The forecast issued on Nov. 6 starts a clock ticking for companies to profit from the epidemic of African swine fever (ASF), which has killed up to half of China’s hog herd since August 2018 and pushed Chinese pork prices to record highs.
China’s pork imports will top out in 2022, before declining as domestic production recovers from the disease, according to the report that food consultancy Gira prepared for the U.S. pork industry. Import volumes will stay high through 2025, but prices will ease, Gira said.
“This will be a very different period to the 2019-21 distressed market opportunity,” the report said.
U.S.-based processors like Seaboard Corp and Smithfield Foods, a unit of WH Group Ltd., face a disadvantage for sales, compared with other suppliers, because Beijing imposed steep tariffs on U.S. pork as part of the countries’ trade war.
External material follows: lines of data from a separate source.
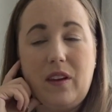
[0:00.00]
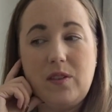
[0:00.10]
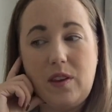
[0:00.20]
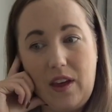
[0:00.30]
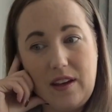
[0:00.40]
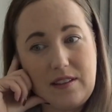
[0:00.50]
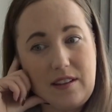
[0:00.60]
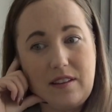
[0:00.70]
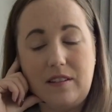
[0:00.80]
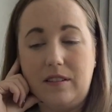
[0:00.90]
so there's,
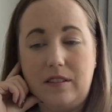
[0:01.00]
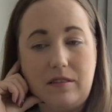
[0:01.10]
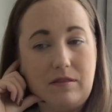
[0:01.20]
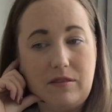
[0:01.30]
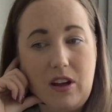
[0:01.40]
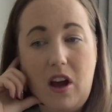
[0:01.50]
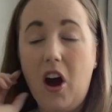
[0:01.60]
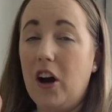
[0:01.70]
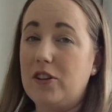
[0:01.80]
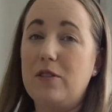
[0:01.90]

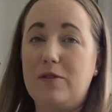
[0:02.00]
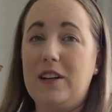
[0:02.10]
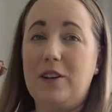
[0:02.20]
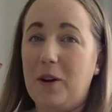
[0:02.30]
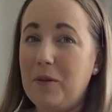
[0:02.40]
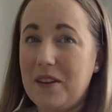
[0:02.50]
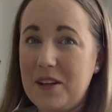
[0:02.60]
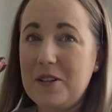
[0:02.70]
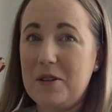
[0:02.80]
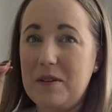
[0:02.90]
I don't really know what the
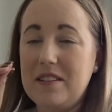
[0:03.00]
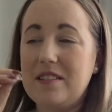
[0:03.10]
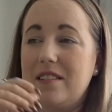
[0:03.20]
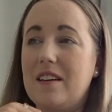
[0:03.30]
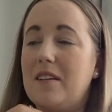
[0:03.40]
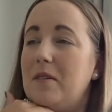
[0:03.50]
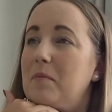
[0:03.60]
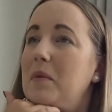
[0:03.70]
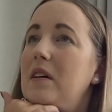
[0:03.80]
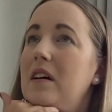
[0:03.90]
issue is.
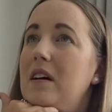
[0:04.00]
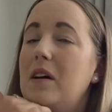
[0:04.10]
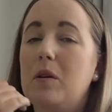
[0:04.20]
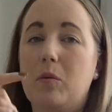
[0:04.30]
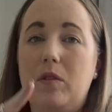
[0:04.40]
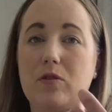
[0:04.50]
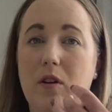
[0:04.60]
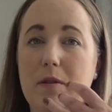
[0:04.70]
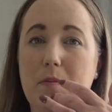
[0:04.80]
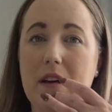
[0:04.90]
We've
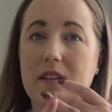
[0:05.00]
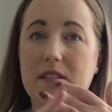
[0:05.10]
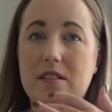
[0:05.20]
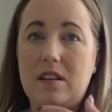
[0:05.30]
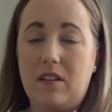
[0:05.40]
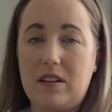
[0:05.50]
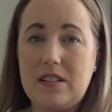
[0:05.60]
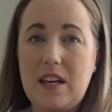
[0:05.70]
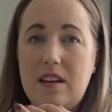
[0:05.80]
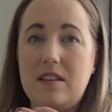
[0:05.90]
tried bigger like
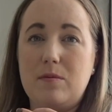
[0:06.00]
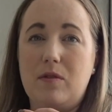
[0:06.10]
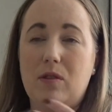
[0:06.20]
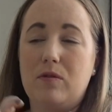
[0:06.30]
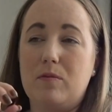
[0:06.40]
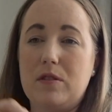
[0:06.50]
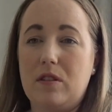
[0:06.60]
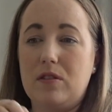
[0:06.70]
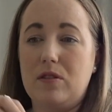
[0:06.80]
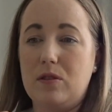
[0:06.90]
teats. We've gone from a
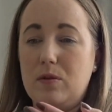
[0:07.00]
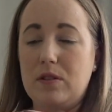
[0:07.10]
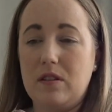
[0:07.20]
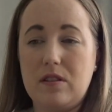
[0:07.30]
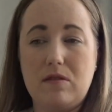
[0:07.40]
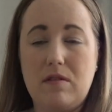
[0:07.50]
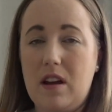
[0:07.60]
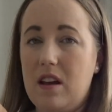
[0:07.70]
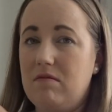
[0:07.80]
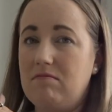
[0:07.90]
size 2 to a size
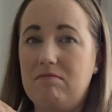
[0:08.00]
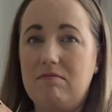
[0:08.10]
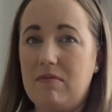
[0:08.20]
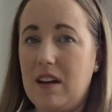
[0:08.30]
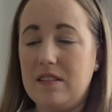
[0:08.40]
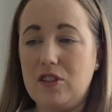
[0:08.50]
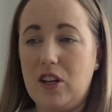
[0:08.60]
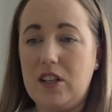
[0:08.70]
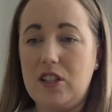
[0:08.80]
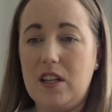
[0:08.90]
3. Hasn't
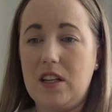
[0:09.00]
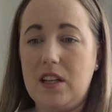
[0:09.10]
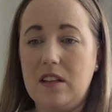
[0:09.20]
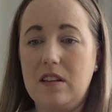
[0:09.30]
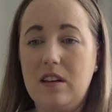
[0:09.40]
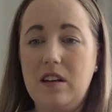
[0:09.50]
changed anything.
Still, Smithfield retooled a U.S. slaughterhouse to supply pig carcasses to China, the world’s biggest pork consumer, according to employees. Tyson Foods Inc. and JBS USA are halting the use of a livestock drug banned by Beijing.
Chinese processors need pork in the short term to keep slaughterhouses running, said Jack Shao, international sales and marketing manager for Hormel Foods Corp.
“There is a huge void right now,” Shao told reporters on a conference call.
China will likely recover from African swine fever by 2027, but production will be 13 percent below where it was before the country’s first case was confirmed in 2018, according to Gira. High pork prices as a result of the outbreak will change Chinese diets over the long term, with some consumers switching to cheaper chicken, the consultancy said.
By 2040, China’s pork imports are expected to fall back to 2017-2018 levels, according to the report.
“As we come out the other side, the market left for pork will be lower,” said Rupert Claxton, Gira’s meat director. “We’re looking at the market post ASF as being 80 percent of what it was in 2018.”
Rabobank predicted in a separate report that U.S. pork exports will climb 14 percent next year, but China’s production will start to rebound in 2021.